Fantastic. About 1/3 of the way in, I was like "this is very WWJD" and lo! A few paragraphs later 😏✨

There's a common meme that circulates along the lines of "you can't assume what other people's motives are" and it's always rankled me. Uh, I can! I do. But perhaps we are in the minority of folks who apply that with a spirit of generosity, with deep empathy for collective experiences. May we not exist solely on the fringe...

People are patterns of stardust, it leads to general categorization. We fundamentally need this to make sense of existence- why people use that as a limiting framework is beyond me. (See astrology in every culture, deity representation in polytheistic traditions, MBTI, Enneagram etc) when we intersect these with examples of stellar humans, we have role models, exemplars, mentors.

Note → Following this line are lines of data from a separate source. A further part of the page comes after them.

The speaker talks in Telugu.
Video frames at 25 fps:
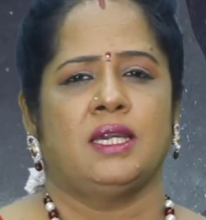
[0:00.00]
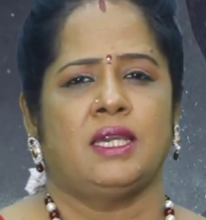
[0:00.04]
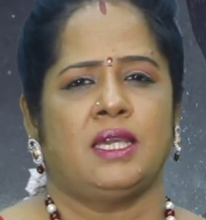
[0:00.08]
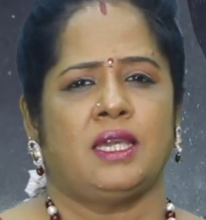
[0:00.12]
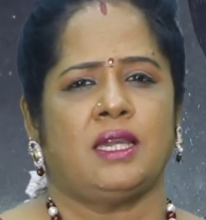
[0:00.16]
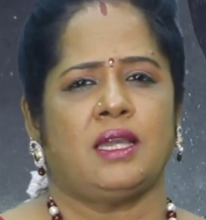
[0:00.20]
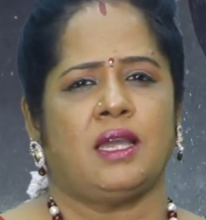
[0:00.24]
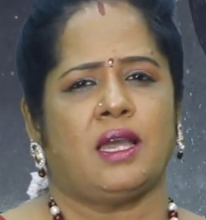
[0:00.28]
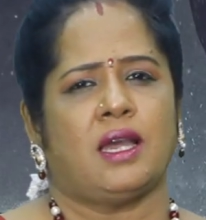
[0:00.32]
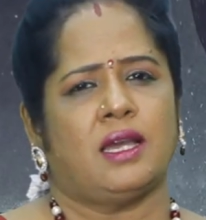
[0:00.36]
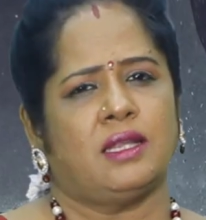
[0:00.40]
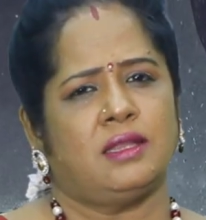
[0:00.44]

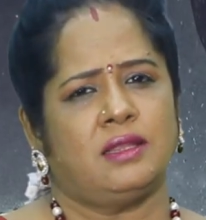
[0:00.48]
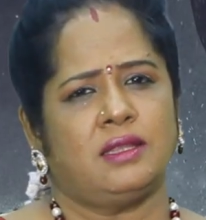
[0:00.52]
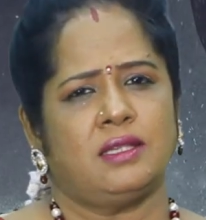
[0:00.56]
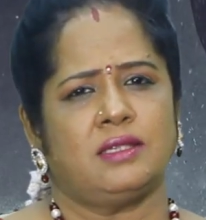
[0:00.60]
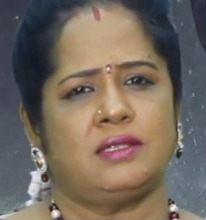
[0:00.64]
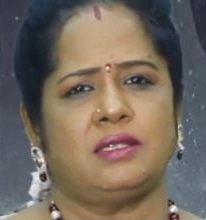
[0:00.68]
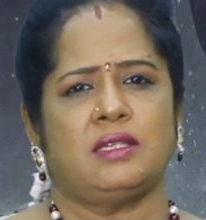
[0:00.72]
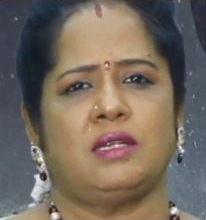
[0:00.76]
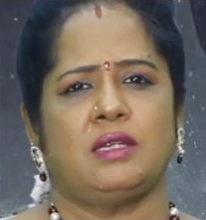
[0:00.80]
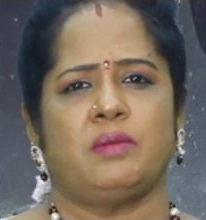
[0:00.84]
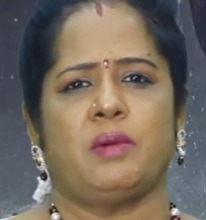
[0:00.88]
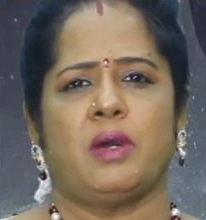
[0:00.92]
ఇక అంత
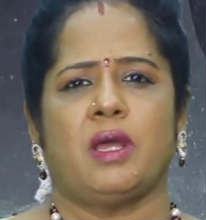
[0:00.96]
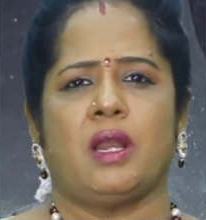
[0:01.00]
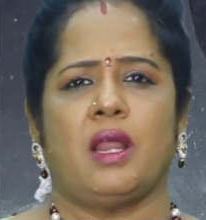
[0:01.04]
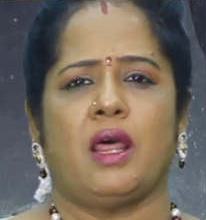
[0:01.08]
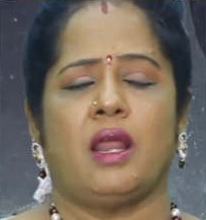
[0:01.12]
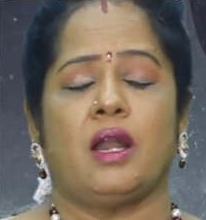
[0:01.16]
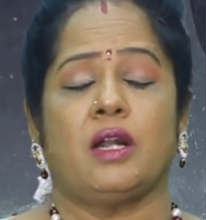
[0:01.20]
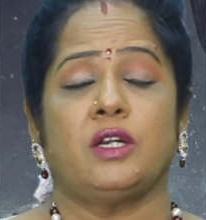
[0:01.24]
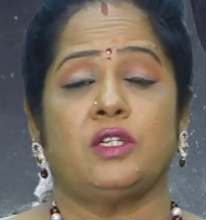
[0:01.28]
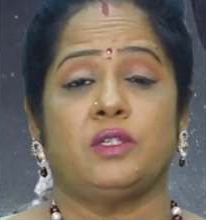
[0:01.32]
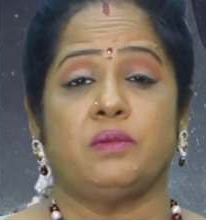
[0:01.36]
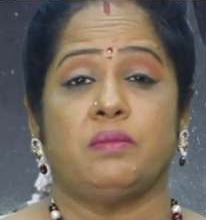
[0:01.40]
సినిమా
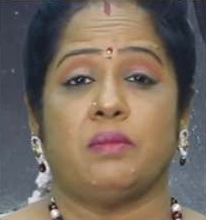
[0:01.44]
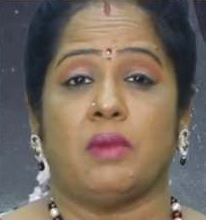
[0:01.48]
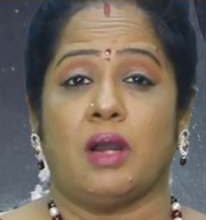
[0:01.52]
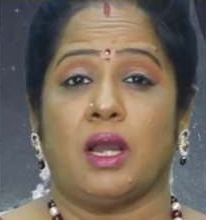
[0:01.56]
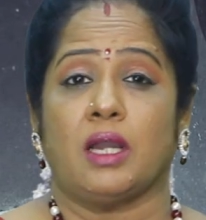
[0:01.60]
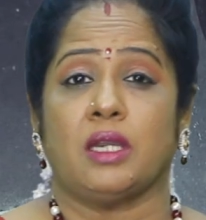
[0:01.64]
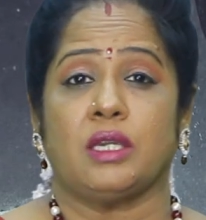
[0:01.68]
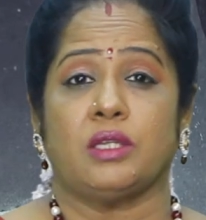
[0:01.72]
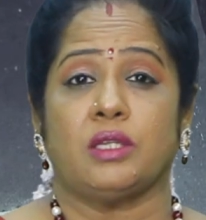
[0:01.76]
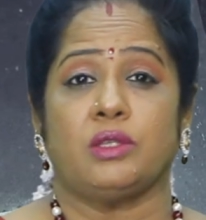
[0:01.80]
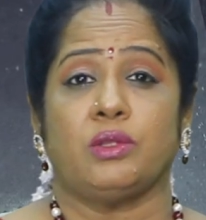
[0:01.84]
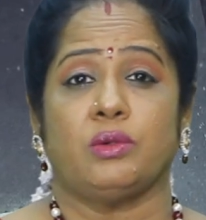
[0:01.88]
నాలెడ్జ్
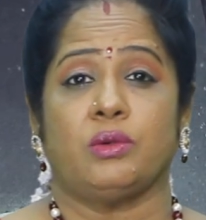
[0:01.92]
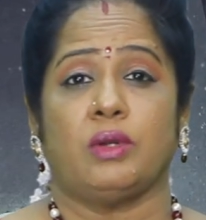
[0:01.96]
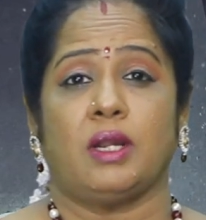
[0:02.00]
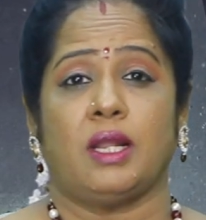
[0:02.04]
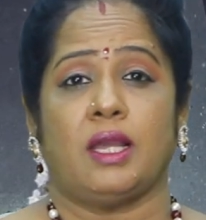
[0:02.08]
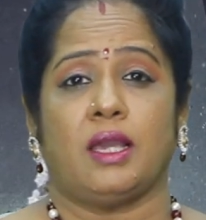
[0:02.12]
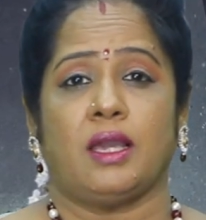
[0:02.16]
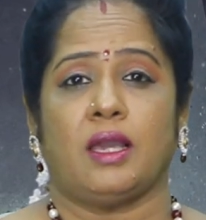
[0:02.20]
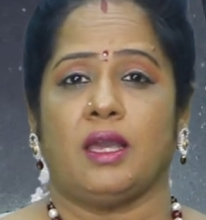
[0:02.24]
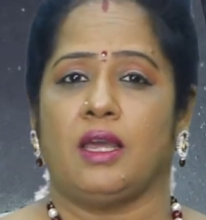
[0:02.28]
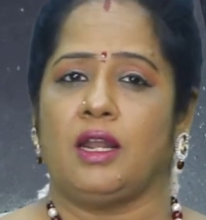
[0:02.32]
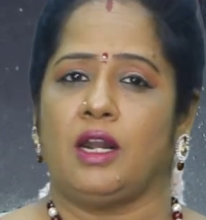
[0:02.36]

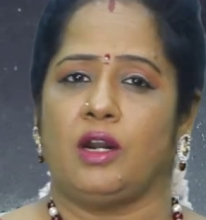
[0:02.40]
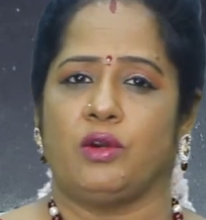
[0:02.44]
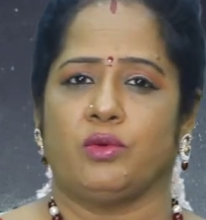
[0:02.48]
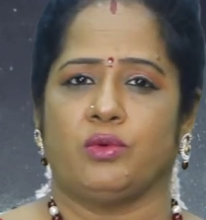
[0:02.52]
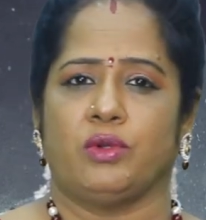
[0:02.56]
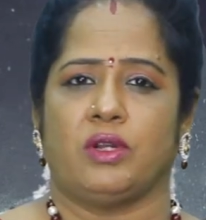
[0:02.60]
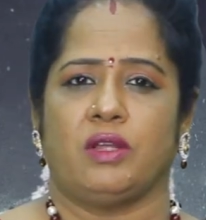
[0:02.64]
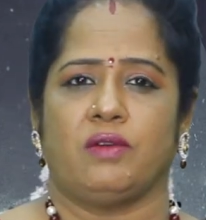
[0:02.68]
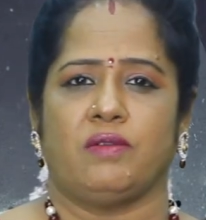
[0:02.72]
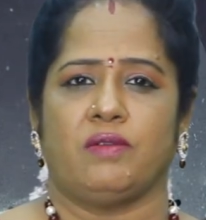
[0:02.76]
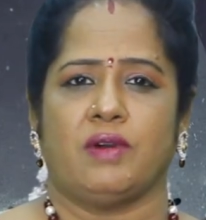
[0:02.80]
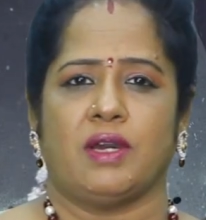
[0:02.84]
మాకెందుకులే అని
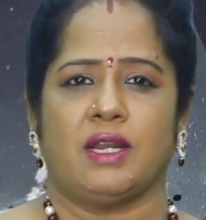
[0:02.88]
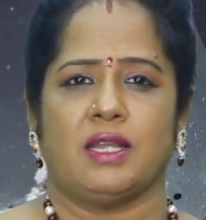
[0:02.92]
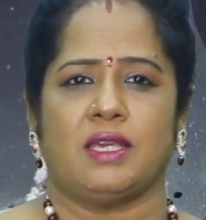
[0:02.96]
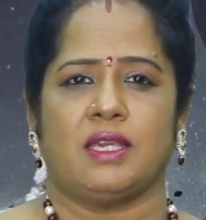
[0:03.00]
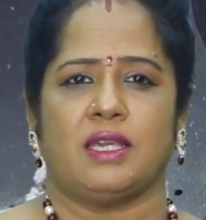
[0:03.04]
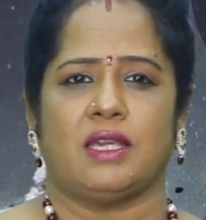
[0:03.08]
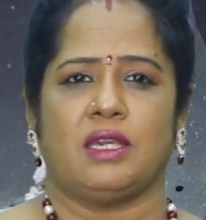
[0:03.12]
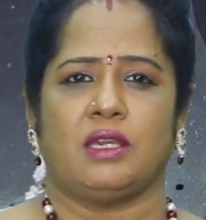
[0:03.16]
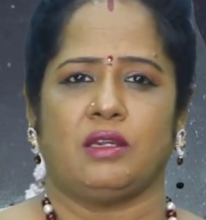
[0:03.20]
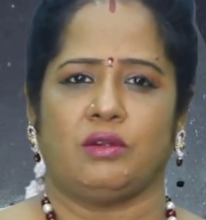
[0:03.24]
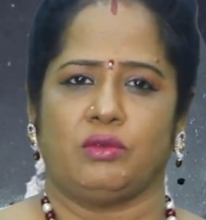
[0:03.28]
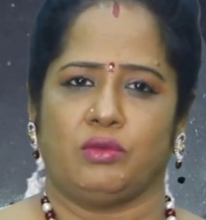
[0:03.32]
అనుకునే
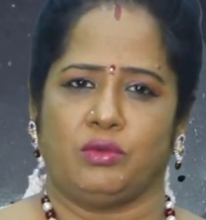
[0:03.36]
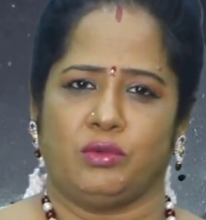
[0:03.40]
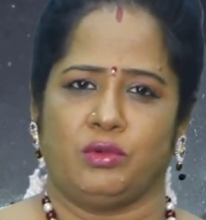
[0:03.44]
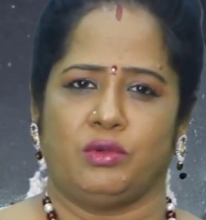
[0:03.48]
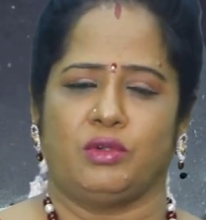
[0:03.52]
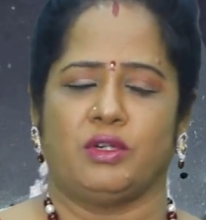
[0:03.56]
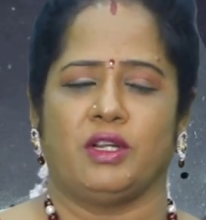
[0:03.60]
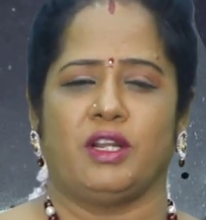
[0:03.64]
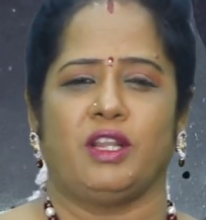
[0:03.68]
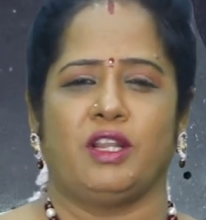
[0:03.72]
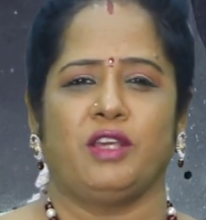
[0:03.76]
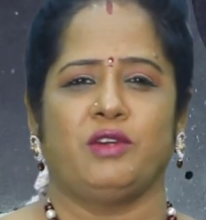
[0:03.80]
వారికి
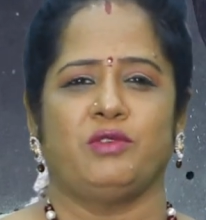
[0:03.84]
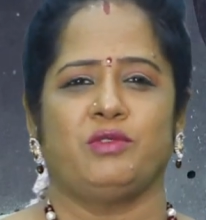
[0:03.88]
ఉండనే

I have a mentor from my early 20's that even though I haven't regularly communicated with in over a decade, I still "write letters" to in my head. Then she replies, in her flowy script and affirms or challenges me, citing wisdom from other teachers- also in my mind. Writing this out now, it would track if I received an unexpected physical letter very soon. Has happened several times. "manifest" sure. Hokey coincidence or not, the "conversations" I have are vivid and very real (and enormously soul soothing)

Thank you for this work! It's thrilling to have my made up flights of fancy be validated with neuroscience 🙌🏻✨ (and confirmation bias ha)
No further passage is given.